#### [THE INPUT]
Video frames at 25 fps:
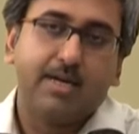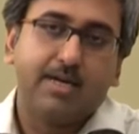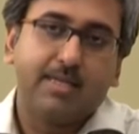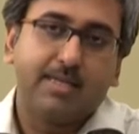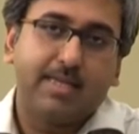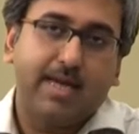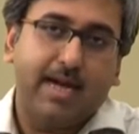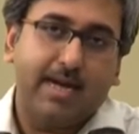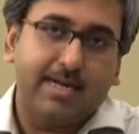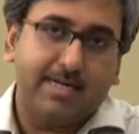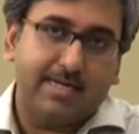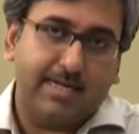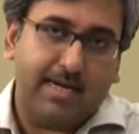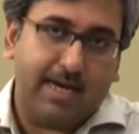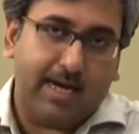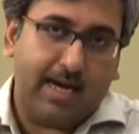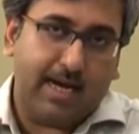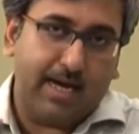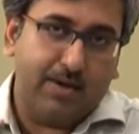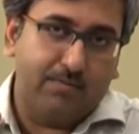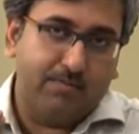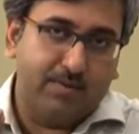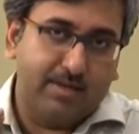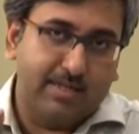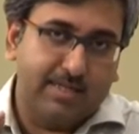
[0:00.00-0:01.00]
that
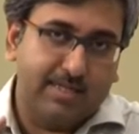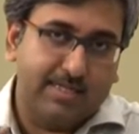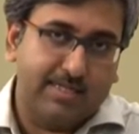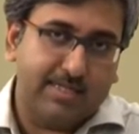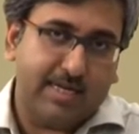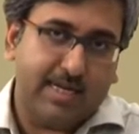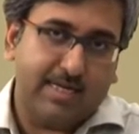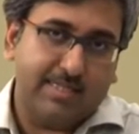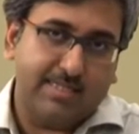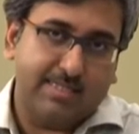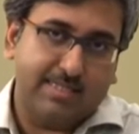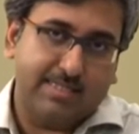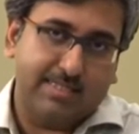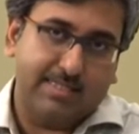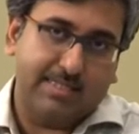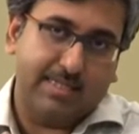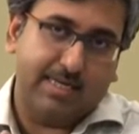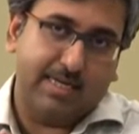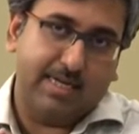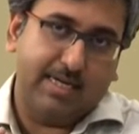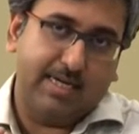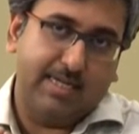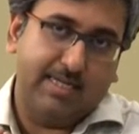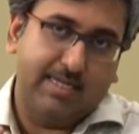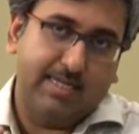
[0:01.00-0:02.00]
I will discuss
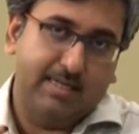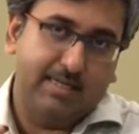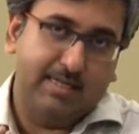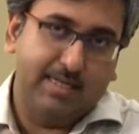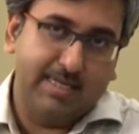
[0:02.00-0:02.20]
in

#### [WHAT THE EXERCISE ASKS]
Give back all entries exactly. No pictures belong in the copy.

#### [COMPLETED EXERCISE]
Video frames at 25 fps:
[0:00.00-0:01.00]
that
[0:01.00-0:02.00]
I will discuss
[0:02.00-0:02.20]
in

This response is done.